Il tumulo 9 e lo stamnos. Contiguo all’area archeologica di Rocca di Frassinello, nei terreni di Poggio all’Olivo, la Soprintendenza Archeologia della Toscana in collaborazione con l’insegnamento di Etruscologia dell’Università di Firenze ha indagato un altro grande tumulo della necropoli di San Germano che presenta una struttura più complessa rispetto agli altri trovando paralleli nei grandi tumuli principeschi di Vetulonia. Depredata già in epoca antica, la tomba ha comunque restituito molti reperti che testimoniano l’utilizzo prolungato di questo sepolcro dalla fine del VII al III secolo a.C. e testimonianze della passione degli etruschi per il vino.
L’alto rango dei proprietari della tomba è sottolineato dalla presenza di due asce in ferro, di alcuni elementi di un currus(carro da guerra equiparabile alla biga), di rari vasi in alabastro di produzione egiziana, nonché da ceramiche importate dal Mediterraneo orientale e dalla Grecia.
Lo stamnos, cioè il grande vaso recuperato in frammenti nella cella nord del tumulo e sottoposto a un delicato restauro, venne realizzato e dipinto ad Atene intorno al 480 a.C. Il suo utilizzo come contenitore per il vino è ribadito dal corteo dionisiaco che lo decora, vero e proprio inno a questa preziosa bevanda.

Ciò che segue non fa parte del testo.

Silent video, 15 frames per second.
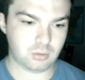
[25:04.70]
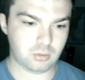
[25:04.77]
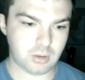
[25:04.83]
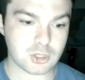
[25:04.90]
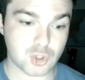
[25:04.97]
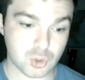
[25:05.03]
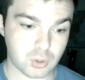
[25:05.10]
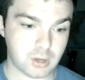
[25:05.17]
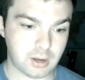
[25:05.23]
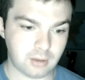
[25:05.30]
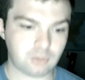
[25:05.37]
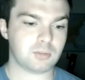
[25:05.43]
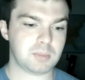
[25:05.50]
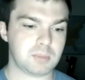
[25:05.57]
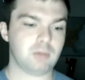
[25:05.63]
history
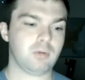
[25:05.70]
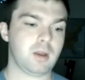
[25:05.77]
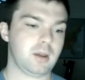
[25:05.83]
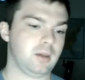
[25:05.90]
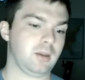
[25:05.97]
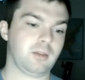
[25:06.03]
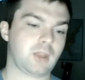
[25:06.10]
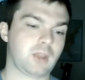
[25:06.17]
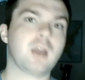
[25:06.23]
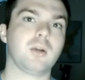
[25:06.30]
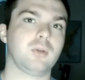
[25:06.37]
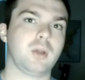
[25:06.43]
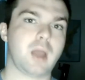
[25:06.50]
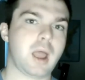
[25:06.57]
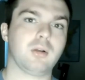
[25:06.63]
is to be written, because I
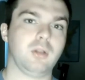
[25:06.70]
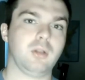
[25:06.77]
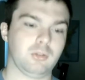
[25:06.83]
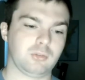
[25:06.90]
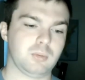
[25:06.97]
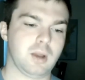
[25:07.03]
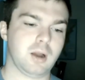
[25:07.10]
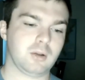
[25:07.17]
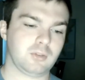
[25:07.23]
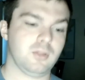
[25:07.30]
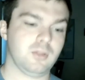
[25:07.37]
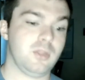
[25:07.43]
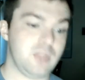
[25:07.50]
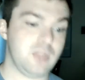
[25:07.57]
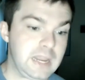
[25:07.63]
don't know how close we are to
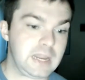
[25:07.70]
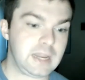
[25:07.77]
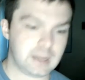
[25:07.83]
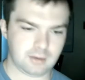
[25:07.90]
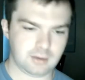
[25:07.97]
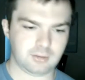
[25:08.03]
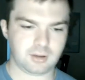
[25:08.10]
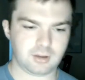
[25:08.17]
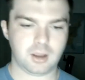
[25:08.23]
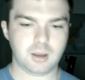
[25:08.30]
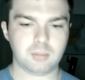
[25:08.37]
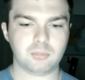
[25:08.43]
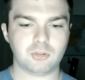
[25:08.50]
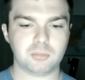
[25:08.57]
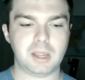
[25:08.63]
the end
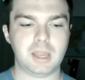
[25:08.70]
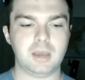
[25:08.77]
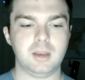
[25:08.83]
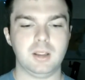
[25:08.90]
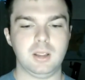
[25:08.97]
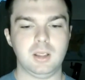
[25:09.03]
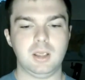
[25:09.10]
times, but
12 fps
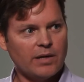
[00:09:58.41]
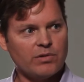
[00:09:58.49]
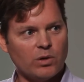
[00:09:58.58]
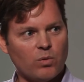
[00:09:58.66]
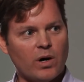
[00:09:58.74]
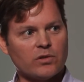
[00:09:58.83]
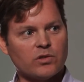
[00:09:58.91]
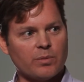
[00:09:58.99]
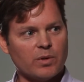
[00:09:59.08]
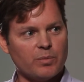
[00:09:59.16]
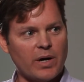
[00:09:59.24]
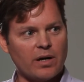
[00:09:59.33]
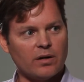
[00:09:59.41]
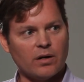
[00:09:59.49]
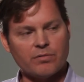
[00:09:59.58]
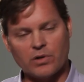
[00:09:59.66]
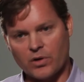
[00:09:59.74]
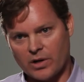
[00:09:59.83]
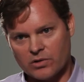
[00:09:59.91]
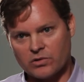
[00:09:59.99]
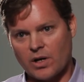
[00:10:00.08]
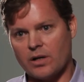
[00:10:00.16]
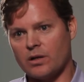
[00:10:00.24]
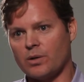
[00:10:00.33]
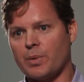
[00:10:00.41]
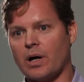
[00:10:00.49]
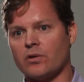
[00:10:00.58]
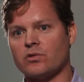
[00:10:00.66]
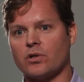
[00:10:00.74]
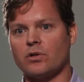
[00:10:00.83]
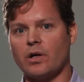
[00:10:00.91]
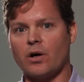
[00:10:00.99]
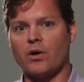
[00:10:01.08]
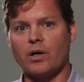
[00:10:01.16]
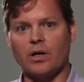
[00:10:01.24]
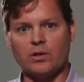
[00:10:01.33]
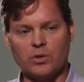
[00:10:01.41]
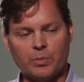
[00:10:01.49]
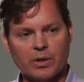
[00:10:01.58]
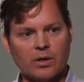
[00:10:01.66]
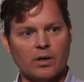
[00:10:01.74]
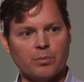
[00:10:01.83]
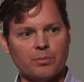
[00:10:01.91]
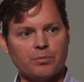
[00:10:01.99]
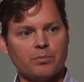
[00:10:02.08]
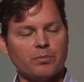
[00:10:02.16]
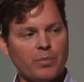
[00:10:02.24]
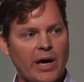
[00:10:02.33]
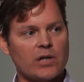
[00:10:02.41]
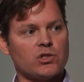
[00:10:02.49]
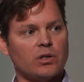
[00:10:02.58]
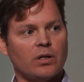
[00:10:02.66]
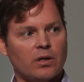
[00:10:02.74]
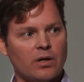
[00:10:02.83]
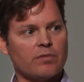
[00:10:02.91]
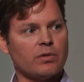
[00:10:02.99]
If you want something bad enough, you're excited about a certain area, and you become passionate enough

L’idea di Italo Rota di estrarre i personaggi del vaso, facendoli uscire dalla bidimensionalità del loro originario supporto, ricreando vesti e ornamenti dei protagonisti del corteo dionisiaco ha permesso grazie alla tecnologia 3D di far emergere i volumi e i movimenti dei personaggi inseriti nel vincolo del percorso circolare rappresentato dallo stamnos.
Traendo ispirazione dalla decorazione dello stamnos si snoda poi un breve racconto sul vino che già in epoca etrusca costituiva uno status symbol: membri di un’aristocrazia locale gli Etruschi dell’area archeologica di Rocca di Frassinello imitano il ceto principesco cittadino, dedicandosi al piacere della tavola e del bere.

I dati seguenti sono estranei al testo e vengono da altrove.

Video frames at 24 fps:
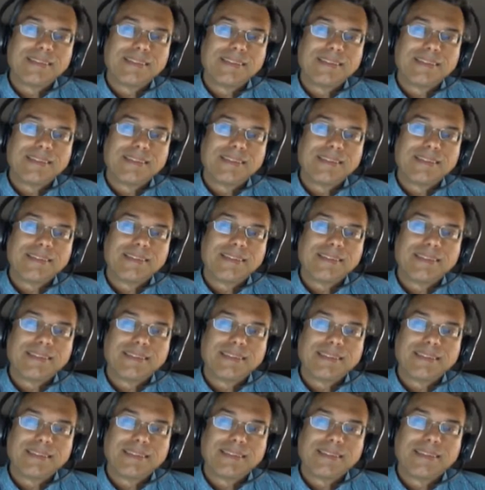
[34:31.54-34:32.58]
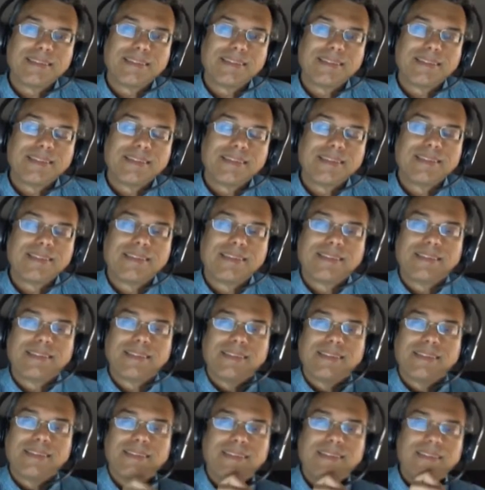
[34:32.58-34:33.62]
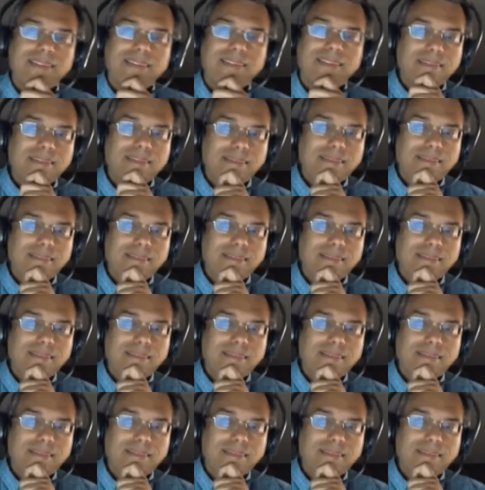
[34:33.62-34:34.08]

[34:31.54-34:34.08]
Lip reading: The person shown says nothing.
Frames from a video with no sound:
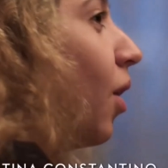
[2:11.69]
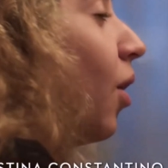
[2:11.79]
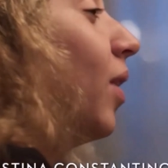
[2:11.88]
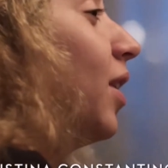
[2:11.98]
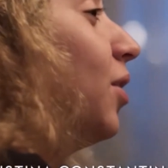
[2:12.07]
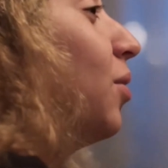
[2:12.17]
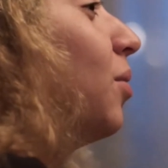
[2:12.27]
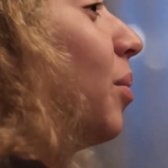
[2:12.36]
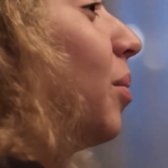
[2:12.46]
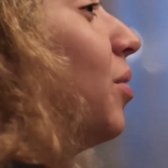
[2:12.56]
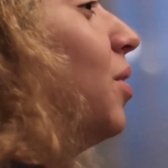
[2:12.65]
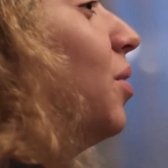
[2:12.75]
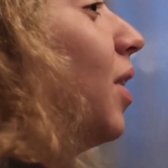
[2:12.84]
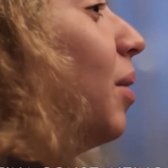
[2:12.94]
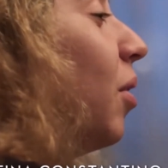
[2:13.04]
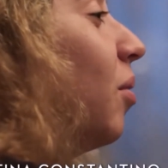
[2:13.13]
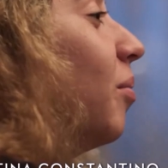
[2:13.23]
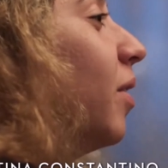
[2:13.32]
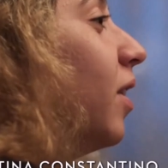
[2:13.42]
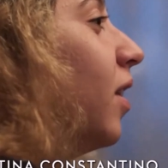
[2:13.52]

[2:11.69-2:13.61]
Oh, I do remember when you came home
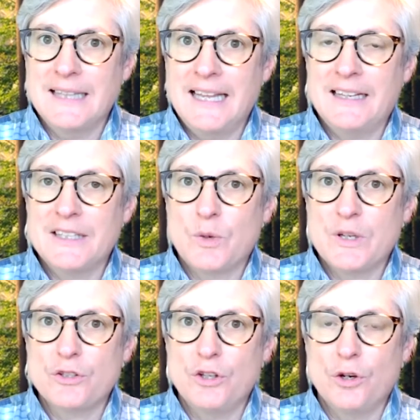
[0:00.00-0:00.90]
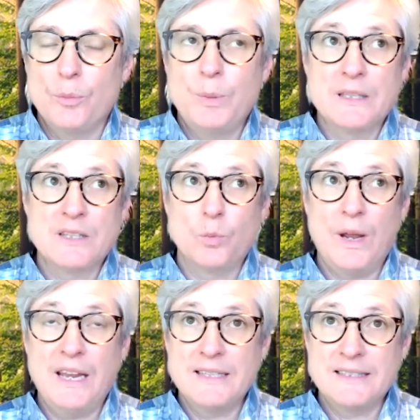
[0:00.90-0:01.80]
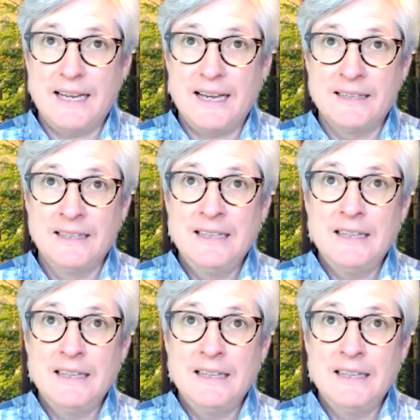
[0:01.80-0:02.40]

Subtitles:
land as Western Europeans, the ways that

Il consumo del vino avveniva principalmente in occasioni sociali e si svolgeva secondo precise ritualità. Prima dell’arrivo della moda greca, che prevedeva l’utilizzo di un grande vaso per la diluizione del vino con l’acqua e la mescita all’interno di grandi coppe (le kylikes), a Vetulonia si utilizzano vasi tipici della tradizione locale.
Ciò è testimoniato, ad esempio dai vasi rinvenuti nella tomba a fossa del tumulo V della necropoli di Santa Teresa, località posta a pochi chilometri da San Germano; databile al 630 a.C., il kantharosmonumentale era probabilmente utilizzato per contenere il vino che veniva poi attinto e bevuto tramite le ciotole ritrovate intorno al grande vaso.
A Rocca di Frassinello alla fine del percorso della mostra verrà proposta l’esperienza di degustare vino da vasi la cui foggia riproduce quella delle ciotole etrusche.
“La collaborazione fra Rocca di Frassinello, la Soprintendenza archeologica della Toscana e l’università di Firenze ha consentito di rendere visibile una fetta importante della storia degli etruschi e del loro rapporto con il vino” ha dichiarato Paolo Panerai, presidente di Rocca di Frassinello. “Viene così confermato che nell’area delle nostre cantine il vino era coltivato e amato già 3 mila anni fa. La collaborazione ha consentito a Rocca di Frassinello di essere luogo di arte legata al vino non più solo per l’arte contemporanea, con la performance di David Lachapelle, ma anche dell’arte più antica che illustra la cultura dei nostri antenati.”